→ TASK ITEM: Look in the material below for the line holding "[00:24:05.25]". Set it down exactly, with each later line up to and including the line holding "[00:24:07.55]".

→ STORED DATA:
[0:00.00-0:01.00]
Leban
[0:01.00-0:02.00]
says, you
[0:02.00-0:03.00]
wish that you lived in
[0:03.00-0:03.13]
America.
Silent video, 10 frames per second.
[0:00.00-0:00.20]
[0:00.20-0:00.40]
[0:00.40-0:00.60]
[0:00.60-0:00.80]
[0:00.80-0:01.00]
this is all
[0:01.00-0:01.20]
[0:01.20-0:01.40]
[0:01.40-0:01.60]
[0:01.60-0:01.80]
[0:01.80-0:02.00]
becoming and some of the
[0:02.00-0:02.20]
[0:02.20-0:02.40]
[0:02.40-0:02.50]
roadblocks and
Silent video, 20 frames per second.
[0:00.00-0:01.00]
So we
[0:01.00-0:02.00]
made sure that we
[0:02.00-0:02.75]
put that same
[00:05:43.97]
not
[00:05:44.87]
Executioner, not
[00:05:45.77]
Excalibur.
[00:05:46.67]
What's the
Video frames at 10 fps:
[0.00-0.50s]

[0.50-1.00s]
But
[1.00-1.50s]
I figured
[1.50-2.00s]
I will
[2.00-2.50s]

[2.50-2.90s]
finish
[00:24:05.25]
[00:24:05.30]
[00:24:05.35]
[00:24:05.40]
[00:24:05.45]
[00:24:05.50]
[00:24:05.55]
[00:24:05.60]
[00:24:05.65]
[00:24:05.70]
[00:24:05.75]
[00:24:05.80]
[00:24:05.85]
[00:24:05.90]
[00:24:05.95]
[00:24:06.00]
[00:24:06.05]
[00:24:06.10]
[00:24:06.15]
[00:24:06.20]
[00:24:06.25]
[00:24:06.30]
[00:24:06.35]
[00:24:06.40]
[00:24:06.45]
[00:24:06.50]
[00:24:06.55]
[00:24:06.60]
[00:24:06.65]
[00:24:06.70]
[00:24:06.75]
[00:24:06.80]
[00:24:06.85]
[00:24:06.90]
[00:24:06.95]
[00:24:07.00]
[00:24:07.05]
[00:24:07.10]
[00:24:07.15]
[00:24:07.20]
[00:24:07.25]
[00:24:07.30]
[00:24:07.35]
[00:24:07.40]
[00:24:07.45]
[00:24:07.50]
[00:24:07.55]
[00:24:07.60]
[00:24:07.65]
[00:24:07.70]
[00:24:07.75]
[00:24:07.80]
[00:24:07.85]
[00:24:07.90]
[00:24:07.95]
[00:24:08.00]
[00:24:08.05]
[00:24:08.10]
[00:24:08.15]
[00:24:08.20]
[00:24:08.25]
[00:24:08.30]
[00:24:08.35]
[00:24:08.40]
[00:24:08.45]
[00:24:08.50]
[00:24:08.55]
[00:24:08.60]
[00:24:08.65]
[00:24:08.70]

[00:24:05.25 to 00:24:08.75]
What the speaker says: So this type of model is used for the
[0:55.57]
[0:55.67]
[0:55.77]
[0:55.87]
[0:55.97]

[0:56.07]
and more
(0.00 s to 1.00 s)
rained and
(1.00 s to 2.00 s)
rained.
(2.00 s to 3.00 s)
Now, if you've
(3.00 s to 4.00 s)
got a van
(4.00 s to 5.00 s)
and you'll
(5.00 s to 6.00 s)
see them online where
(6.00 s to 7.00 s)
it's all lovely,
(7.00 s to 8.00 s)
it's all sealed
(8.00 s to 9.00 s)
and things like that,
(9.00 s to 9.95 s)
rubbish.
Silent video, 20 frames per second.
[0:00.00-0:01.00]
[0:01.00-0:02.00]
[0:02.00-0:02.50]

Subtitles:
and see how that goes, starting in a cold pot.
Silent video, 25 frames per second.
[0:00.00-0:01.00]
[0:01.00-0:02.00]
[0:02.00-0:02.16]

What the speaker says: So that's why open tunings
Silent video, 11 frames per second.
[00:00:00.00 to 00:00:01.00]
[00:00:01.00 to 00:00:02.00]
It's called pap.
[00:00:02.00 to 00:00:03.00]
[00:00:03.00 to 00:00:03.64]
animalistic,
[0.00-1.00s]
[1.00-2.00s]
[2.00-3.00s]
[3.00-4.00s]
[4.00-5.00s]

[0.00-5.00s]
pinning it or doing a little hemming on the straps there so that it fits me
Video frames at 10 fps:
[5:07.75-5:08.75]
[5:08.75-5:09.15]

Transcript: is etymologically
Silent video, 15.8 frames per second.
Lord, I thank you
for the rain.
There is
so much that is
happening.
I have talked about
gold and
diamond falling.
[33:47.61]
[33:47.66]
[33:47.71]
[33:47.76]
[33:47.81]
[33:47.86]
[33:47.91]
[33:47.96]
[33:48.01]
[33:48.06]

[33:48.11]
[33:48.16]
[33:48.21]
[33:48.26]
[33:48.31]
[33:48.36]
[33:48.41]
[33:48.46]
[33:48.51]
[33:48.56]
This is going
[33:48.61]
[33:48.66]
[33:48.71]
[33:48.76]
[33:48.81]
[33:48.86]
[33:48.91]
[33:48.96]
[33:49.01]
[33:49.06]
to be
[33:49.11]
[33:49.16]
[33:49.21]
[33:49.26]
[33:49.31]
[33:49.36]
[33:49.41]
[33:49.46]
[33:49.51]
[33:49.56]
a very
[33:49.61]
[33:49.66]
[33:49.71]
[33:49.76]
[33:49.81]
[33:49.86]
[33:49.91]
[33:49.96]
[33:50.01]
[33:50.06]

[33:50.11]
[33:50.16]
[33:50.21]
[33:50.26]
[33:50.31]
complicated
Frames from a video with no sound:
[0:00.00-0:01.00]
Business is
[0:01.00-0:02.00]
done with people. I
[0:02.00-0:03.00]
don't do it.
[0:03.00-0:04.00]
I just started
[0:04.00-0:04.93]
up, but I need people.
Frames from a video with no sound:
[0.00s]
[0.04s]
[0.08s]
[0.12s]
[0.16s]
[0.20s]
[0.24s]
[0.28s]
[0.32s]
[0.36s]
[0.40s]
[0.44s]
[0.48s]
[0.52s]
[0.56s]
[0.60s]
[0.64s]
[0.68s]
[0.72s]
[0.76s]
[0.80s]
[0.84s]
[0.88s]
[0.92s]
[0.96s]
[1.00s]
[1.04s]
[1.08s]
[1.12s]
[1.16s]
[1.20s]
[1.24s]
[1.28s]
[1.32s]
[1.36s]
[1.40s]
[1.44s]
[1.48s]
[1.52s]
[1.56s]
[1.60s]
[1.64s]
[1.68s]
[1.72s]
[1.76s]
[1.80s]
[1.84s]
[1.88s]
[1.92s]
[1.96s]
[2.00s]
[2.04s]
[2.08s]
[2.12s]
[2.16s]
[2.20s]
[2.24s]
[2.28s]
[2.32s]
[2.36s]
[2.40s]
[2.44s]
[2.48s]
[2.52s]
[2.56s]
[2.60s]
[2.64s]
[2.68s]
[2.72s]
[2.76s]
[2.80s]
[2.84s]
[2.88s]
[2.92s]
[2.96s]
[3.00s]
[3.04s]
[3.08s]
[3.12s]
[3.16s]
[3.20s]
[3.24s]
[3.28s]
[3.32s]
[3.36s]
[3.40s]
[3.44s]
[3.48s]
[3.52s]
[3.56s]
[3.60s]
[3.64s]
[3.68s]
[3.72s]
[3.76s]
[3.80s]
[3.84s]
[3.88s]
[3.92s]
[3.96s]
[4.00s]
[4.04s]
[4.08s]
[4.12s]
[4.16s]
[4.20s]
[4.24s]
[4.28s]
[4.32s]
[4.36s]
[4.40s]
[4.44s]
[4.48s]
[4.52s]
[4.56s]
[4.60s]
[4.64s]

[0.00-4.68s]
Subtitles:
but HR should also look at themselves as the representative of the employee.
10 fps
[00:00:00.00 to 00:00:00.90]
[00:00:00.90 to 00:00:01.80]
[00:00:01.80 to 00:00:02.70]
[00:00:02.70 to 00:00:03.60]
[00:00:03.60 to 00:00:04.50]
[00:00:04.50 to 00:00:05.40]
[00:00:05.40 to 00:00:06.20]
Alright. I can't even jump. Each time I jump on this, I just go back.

→ SOLUTION BELOW:
[00:24:05.25]
[00:24:05.30]
[00:24:05.35]
[00:24:05.40]
[00:24:05.45]
[00:24:05.50]
[00:24:05.55]
[00:24:05.60]
[00:24:05.65]
[00:24:05.70]
[00:24:05.75]
[00:24:05.80]
[00:24:05.85]
[00:24:05.90]
[00:24:05.95]
[00:24:06.00]
[00:24:06.05]
[00:24:06.10]
[00:24:06.15]
[00:24:06.20]
[00:24:06.25]
[00:24:06.30]
[00:24:06.35]
[00:24:06.40]
[00:24:06.45]
[00:24:06.50]
[00:24:06.55]
[00:24:06.60]
[00:24:06.65]
[00:24:06.70]
[00:24:06.75]
[00:24:06.80]
[00:24:06.85]
[00:24:06.90]
[00:24:06.95]
[00:24:07.00]
[00:24:07.05]
[00:24:07.10]
[00:24:07.15]
[00:24:07.20]
[00:24:07.25]
[00:24:07.30]
[00:24:07.35]
[00:24:07.40]
[00:24:07.45]
[00:24:07.50]
[00:24:07.55]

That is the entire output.